» Your goal:
Give the data again exactly as it is written.

» Given entries:
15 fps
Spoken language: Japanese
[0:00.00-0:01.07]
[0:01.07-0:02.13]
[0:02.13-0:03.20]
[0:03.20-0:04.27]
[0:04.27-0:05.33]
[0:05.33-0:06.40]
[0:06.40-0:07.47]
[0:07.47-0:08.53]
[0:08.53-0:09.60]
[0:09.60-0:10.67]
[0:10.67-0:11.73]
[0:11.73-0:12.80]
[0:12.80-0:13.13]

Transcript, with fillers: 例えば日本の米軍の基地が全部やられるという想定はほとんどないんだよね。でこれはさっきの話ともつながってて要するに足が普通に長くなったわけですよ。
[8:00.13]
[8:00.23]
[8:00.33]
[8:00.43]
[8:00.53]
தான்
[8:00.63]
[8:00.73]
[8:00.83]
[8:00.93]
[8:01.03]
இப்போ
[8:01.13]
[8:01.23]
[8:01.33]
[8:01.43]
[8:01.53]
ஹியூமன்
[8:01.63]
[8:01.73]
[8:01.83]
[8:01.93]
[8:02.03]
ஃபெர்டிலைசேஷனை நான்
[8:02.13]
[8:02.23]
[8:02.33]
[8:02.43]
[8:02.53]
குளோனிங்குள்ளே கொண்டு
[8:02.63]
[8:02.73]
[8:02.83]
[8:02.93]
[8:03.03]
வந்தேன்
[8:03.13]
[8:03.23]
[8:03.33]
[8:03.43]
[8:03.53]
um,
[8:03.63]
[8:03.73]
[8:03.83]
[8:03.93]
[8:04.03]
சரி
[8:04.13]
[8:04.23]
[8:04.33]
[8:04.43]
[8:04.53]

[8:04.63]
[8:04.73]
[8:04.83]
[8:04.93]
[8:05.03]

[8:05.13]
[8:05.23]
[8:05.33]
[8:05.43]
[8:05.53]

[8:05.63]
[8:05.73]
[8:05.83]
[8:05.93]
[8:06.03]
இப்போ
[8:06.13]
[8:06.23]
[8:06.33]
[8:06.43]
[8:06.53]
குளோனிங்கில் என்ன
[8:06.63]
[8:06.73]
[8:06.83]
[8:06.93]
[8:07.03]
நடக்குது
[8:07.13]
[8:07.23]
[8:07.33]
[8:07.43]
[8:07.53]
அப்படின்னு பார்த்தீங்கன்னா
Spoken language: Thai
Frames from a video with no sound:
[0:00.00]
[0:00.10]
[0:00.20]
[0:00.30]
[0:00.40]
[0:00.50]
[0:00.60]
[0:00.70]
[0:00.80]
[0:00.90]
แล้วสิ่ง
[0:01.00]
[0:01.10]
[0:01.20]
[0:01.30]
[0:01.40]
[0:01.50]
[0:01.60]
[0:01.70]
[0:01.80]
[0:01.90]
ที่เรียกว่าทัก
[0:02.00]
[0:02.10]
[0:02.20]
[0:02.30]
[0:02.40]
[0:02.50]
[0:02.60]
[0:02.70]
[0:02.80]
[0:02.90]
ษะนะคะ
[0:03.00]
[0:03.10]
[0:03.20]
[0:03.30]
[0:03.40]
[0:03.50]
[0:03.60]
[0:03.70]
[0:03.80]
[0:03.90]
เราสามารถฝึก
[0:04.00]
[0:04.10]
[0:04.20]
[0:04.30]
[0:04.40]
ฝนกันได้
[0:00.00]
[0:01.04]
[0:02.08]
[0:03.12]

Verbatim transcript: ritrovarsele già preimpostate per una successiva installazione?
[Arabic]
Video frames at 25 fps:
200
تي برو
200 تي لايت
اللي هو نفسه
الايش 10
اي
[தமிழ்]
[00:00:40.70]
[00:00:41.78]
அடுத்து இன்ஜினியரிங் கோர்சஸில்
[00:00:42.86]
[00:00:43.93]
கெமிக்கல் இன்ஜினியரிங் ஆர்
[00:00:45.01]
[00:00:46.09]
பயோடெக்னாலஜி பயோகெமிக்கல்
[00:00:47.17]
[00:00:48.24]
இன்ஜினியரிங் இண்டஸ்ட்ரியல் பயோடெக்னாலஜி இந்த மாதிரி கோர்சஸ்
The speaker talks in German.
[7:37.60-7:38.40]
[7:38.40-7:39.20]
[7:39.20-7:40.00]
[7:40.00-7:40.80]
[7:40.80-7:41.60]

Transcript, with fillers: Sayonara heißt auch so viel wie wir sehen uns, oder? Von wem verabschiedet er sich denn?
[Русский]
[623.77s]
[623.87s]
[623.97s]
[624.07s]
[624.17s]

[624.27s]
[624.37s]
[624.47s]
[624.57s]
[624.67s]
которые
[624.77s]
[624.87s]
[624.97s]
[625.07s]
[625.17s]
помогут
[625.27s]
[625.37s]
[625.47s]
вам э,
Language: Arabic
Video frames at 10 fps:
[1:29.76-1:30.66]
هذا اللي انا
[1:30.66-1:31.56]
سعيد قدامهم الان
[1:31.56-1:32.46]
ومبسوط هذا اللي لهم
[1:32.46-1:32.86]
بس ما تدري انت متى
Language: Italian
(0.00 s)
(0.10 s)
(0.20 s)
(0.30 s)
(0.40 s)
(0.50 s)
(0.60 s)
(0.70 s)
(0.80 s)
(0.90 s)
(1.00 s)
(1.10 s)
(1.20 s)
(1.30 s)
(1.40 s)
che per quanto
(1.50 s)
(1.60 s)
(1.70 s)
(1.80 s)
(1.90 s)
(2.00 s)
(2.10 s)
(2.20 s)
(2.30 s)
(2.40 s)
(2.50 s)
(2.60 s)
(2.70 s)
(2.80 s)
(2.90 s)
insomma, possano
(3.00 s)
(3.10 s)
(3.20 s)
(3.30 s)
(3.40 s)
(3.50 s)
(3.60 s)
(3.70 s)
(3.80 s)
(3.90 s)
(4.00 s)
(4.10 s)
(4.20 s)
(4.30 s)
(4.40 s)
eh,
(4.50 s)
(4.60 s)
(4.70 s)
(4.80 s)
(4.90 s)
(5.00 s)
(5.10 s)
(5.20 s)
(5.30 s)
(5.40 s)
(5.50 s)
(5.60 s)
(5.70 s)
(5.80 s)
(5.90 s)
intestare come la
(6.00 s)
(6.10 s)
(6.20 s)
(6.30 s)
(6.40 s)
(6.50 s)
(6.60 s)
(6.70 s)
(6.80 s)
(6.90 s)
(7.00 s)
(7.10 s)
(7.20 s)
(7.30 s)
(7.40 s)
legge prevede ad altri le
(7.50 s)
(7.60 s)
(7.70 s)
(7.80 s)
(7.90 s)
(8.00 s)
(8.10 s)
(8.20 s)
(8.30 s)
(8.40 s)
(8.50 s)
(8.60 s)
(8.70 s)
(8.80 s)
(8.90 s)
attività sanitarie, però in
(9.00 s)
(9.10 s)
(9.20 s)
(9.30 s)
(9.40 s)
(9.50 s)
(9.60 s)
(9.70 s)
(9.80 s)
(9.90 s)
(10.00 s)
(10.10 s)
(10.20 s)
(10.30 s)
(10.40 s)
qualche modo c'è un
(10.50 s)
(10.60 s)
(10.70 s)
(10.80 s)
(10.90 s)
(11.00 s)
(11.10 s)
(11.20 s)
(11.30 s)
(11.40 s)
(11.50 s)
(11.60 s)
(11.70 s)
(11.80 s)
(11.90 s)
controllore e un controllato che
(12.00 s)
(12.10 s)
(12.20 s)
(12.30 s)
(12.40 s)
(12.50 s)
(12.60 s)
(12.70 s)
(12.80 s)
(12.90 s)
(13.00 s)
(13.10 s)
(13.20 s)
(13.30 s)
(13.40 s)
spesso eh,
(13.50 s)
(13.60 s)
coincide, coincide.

» Result below:
15 fps
Spoken language: Japanese
[0:00.00-0:01.07]
[0:01.07-0:02.13]
[0:02.13-0:03.20]
[0:03.20-0:04.27]
[0:04.27-0:05.33]
[0:05.33-0:06.40]
[0:06.40-0:07.47]
[0:07.47-0:08.53]
[0:08.53-0:09.60]
[0:09.60-0:10.67]
[0:10.67-0:11.73]
[0:11.73-0:12.80]
[0:12.80-0:13.13]

Transcript, with fillers: 例えば日本の米軍の基地が全部やられるという想定はほとんどないんだよね。でこれはさっきの話ともつながってて要するに足が普通に長くなったわけですよ。
[8:00.13]
[8:00.23]
[8:00.33]
[8:00.43]
[8:00.53]
தான்
[8:00.63]
[8:00.73]
[8:00.83]
[8:00.93]
[8:01.03]
இப்போ
[8:01.13]
[8:01.23]
[8:01.33]
[8:01.43]
[8:01.53]
ஹியூமன்
[8:01.63]
[8:01.73]
[8:01.83]
[8:01.93]
[8:02.03]
ஃபெர்டிலைசேஷனை நான்
[8:02.13]
[8:02.23]
[8:02.33]
[8:02.43]
[8:02.53]
குளோனிங்குள்ளே கொண்டு
[8:02.63]
[8:02.73]
[8:02.83]
[8:02.93]
[8:03.03]
வந்தேன்
[8:03.13]
[8:03.23]
[8:03.33]
[8:03.43]
[8:03.53]
um,
[8:03.63]
[8:03.73]
[8:03.83]
[8:03.93]
[8:04.03]
சரி
[8:04.13]
[8:04.23]
[8:04.33]
[8:04.43]
[8:04.53]

[8:04.63]
[8:04.73]
[8:04.83]
[8:04.93]
[8:05.03]

[8:05.13]
[8:05.23]
[8:05.33]
[8:05.43]
[8:05.53]

[8:05.63]
[8:05.73]
[8:05.83]
[8:05.93]
[8:06.03]
இப்போ
[8:06.13]
[8:06.23]
[8:06.33]
[8:06.43]
[8:06.53]
குளோனிங்கில் என்ன
[8:06.63]
[8:06.73]
[8:06.83]
[8:06.93]
[8:07.03]
நடக்குது
[8:07.13]
[8:07.23]
[8:07.33]
[8:07.43]
[8:07.53]
அப்படின்னு பார்த்தீங்கன்னா
Spoken language: Thai
Frames from a video with no sound:
[0:00.00]
[0:00.10]
[0:00.20]
[0:00.30]
[0:00.40]
[0:00.50]
[0:00.60]
[0:00.70]
[0:00.80]
[0:00.90]
แล้วสิ่ง
[0:01.00]
[0:01.10]
[0:01.20]
[0:01.30]
[0:01.40]
[0:01.50]
[0:01.60]
[0:01.70]
[0:01.80]
[0:01.90]
ที่เรียกว่าทัก
[0:02.00]
[0:02.10]
[0:02.20]
[0:02.30]
[0:02.40]
[0:02.50]
[0:02.60]
[0:02.70]
[0:02.80]
[0:02.90]
ษะนะคะ
[0:03.00]
[0:03.10]
[0:03.20]
[0:03.30]
[0:03.40]
[0:03.50]
[0:03.60]
[0:03.70]
[0:03.80]
[0:03.90]
เราสามารถฝึก
[0:04.00]
[0:04.10]
[0:04.20]
[0:04.30]
[0:04.40]
ฝนกันได้
[0:00.00]
[0:01.04]
[0:02.08]
[0:03.12]

Verbatim transcript: ritrovarsele già preimpostate per una successiva installazione?
[Arabic]
Video frames at 25 fps:
200
تي برو
200 تي لايت
اللي هو نفسه
الايش 10
اي
[தமிழ்]
[00:00:40.70]
[00:00:41.78]
அடுத்து இன்ஜினியரிங் கோர்சஸில்
[00:00:42.86]
[00:00:43.93]
கெமிக்கல் இன்ஜினியரிங் ஆர்
[00:00:45.01]
[00:00:46.09]
பயோடெக்னாலஜி பயோகெமிக்கல்
[00:00:47.17]
[00:00:48.24]
இன்ஜினியரிங் இண்டஸ்ட்ரியல் பயோடெக்னாலஜி இந்த மாதிரி கோர்சஸ்
The speaker talks in German.
[7:37.60-7:38.40]
[7:38.40-7:39.20]
[7:39.20-7:40.00]
[7:40.00-7:40.80]
[7:40.80-7:41.60]

Transcript, with fillers: Sayonara heißt auch so viel wie wir sehen uns, oder? Von wem verabschiedet er sich denn?
[Русский]
[623.77s]
[623.87s]
[623.97s]
[624.07s]
[624.17s]

[624.27s]
[624.37s]
[624.47s]
[624.57s]
[624.67s]
которые
[624.77s]
[624.87s]
[624.97s]
[625.07s]
[625.17s]
помогут
[625.27s]
[625.37s]
[625.47s]
вам э,
Language: Arabic
Video frames at 10 fps:
[1:29.76-1:30.66]
هذا اللي انا
[1:30.66-1:31.56]
سعيد قدامهم الان
[1:31.56-1:32.46]
ومبسوط هذا اللي لهم
[1:32.46-1:32.86]
بس ما تدري انت متى
Language: Italian
(0.00 s)
(0.10 s)
(0.20 s)
(0.30 s)
(0.40 s)
(0.50 s)
(0.60 s)
(0.70 s)
(0.80 s)
(0.90 s)
(1.00 s)
(1.10 s)
(1.20 s)
(1.30 s)
(1.40 s)
che per quanto
(1.50 s)
(1.60 s)
(1.70 s)
(1.80 s)
(1.90 s)
(2.00 s)
(2.10 s)
(2.20 s)
(2.30 s)
(2.40 s)
(2.50 s)
(2.60 s)
(2.70 s)
(2.80 s)
(2.90 s)
insomma, possano
(3.00 s)
(3.10 s)
(3.20 s)
(3.30 s)
(3.40 s)
(3.50 s)
(3.60 s)
(3.70 s)
(3.80 s)
(3.90 s)
(4.00 s)
(4.10 s)
(4.20 s)
(4.30 s)
(4.40 s)
eh,
(4.50 s)
(4.60 s)
(4.70 s)
(4.80 s)
(4.90 s)
(5.00 s)
(5.10 s)
(5.20 s)
(5.30 s)
(5.40 s)
(5.50 s)
(5.60 s)
(5.70 s)
(5.80 s)
(5.90 s)
intestare come la
(6.00 s)
(6.10 s)
(6.20 s)
(6.30 s)
(6.40 s)
(6.50 s)
(6.60 s)
(6.70 s)
(6.80 s)
(6.90 s)
(7.00 s)
(7.10 s)
(7.20 s)
(7.30 s)
(7.40 s)
legge prevede ad altri le
(7.50 s)
(7.60 s)
(7.70 s)
(7.80 s)
(7.90 s)
(8.00 s)
(8.10 s)
(8.20 s)
(8.30 s)
(8.40 s)
(8.50 s)
(8.60 s)
(8.70 s)
(8.80 s)
(8.90 s)
attività sanitarie, però in
(9.00 s)
(9.10 s)
(9.20 s)
(9.30 s)
(9.40 s)
(9.50 s)
(9.60 s)
(9.70 s)
(9.80 s)
(9.90 s)
(10.00 s)
(10.10 s)
(10.20 s)
(10.30 s)
(10.40 s)
qualche modo c'è un
(10.50 s)
(10.60 s)
(10.70 s)
(10.80 s)
(10.90 s)
(11.00 s)
(11.10 s)
(11.20 s)
(11.30 s)
(11.40 s)
(11.50 s)
(11.60 s)
(11.70 s)
(11.80 s)
(11.90 s)
controllore e un controllato che
(12.00 s)
(12.10 s)
(12.20 s)
(12.30 s)
(12.40 s)
(12.50 s)
(12.60 s)
(12.70 s)
(12.80 s)
(12.90 s)
(13.00 s)
(13.10 s)
(13.20 s)
(13.30 s)
(13.40 s)
spesso eh,
(13.50 s)
(13.60 s)
coincide, coincide.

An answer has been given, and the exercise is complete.